#### [What to do]
Give the lines below again, exactly as they stand, and leave out the images.

Collected data
|---|

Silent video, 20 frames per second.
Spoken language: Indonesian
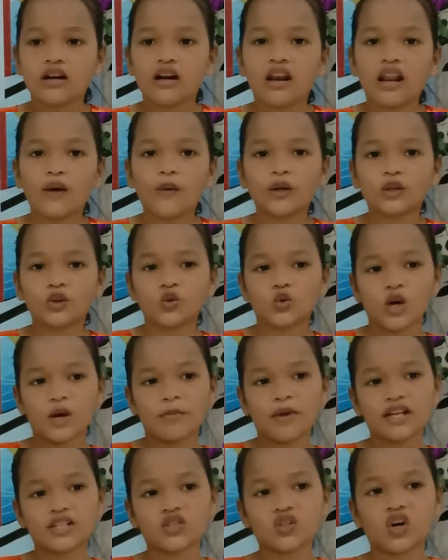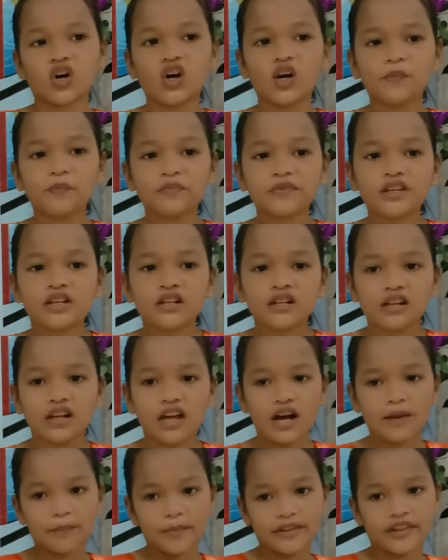Lewat tukang bakso, li
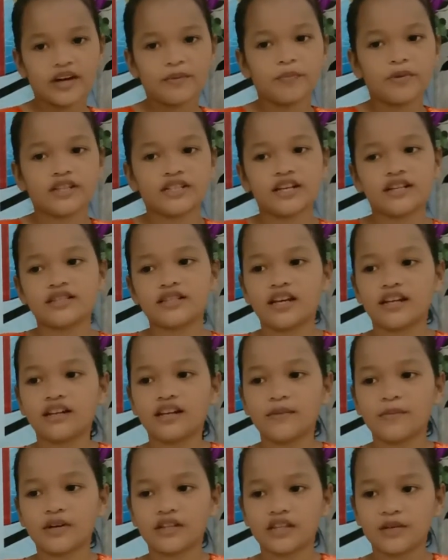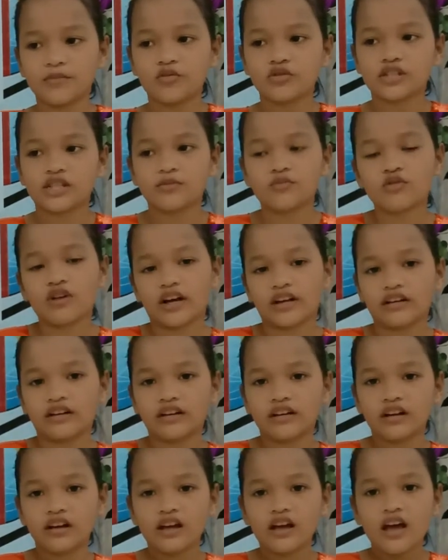ampan empat jesen lima ribu si buat.
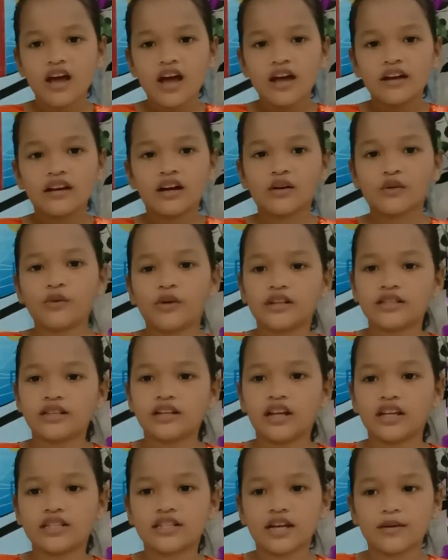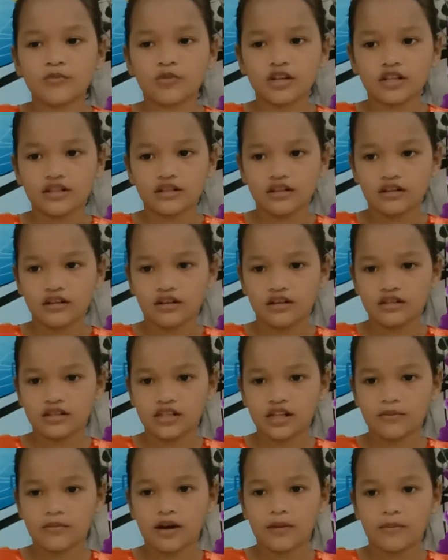Nak kui sendi jemut uh,
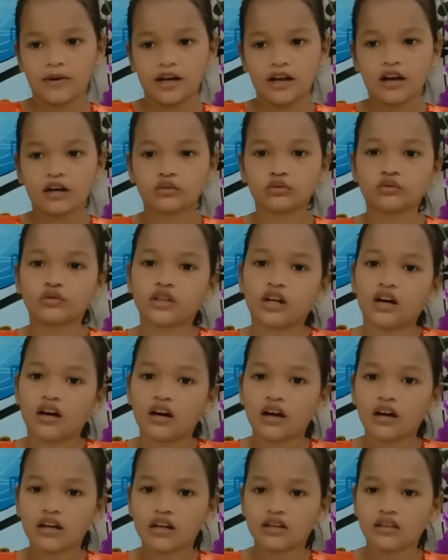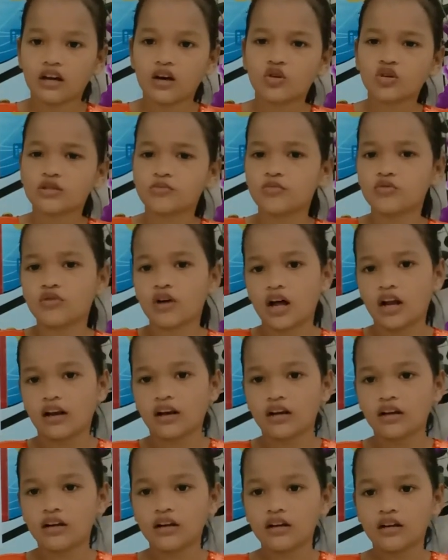sen eh, mama, laku tah kita mau terbual.
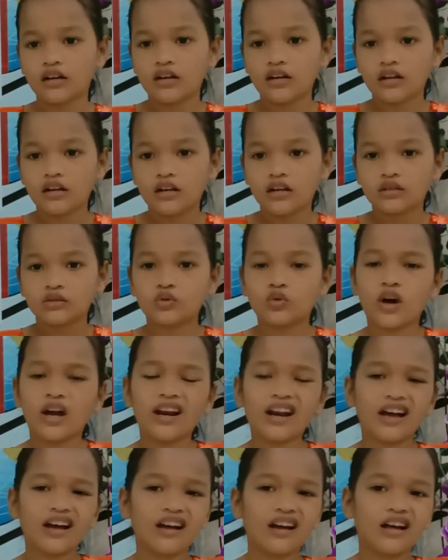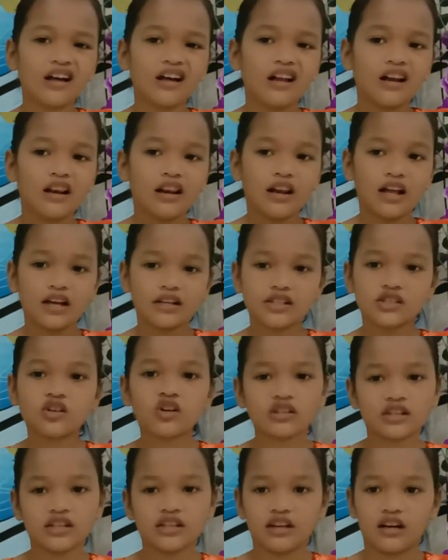Tuhanlah,
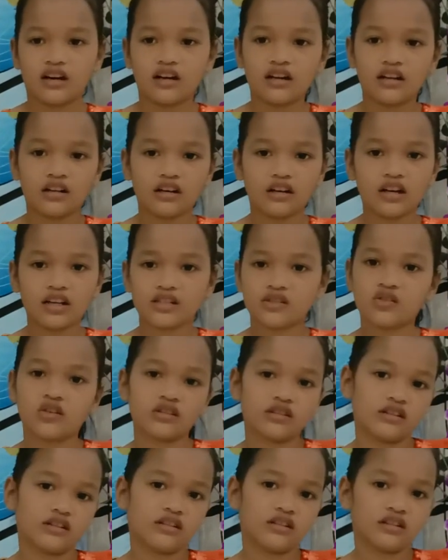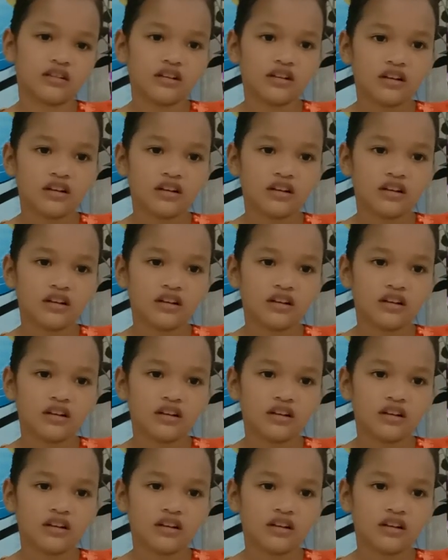lasor iya, lasor.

|---|

#### [Exercise output]
Silent video, 20 frames per second.
Spoken language: Indonesian
Lewat tukang bakso, li
ampan empat jesen lima ribu si buat.
Nak kui sendi jemut uh,
sen eh, mama, laku tah kita mau terbual.
Tuhanlah,
lasor iya, lasor.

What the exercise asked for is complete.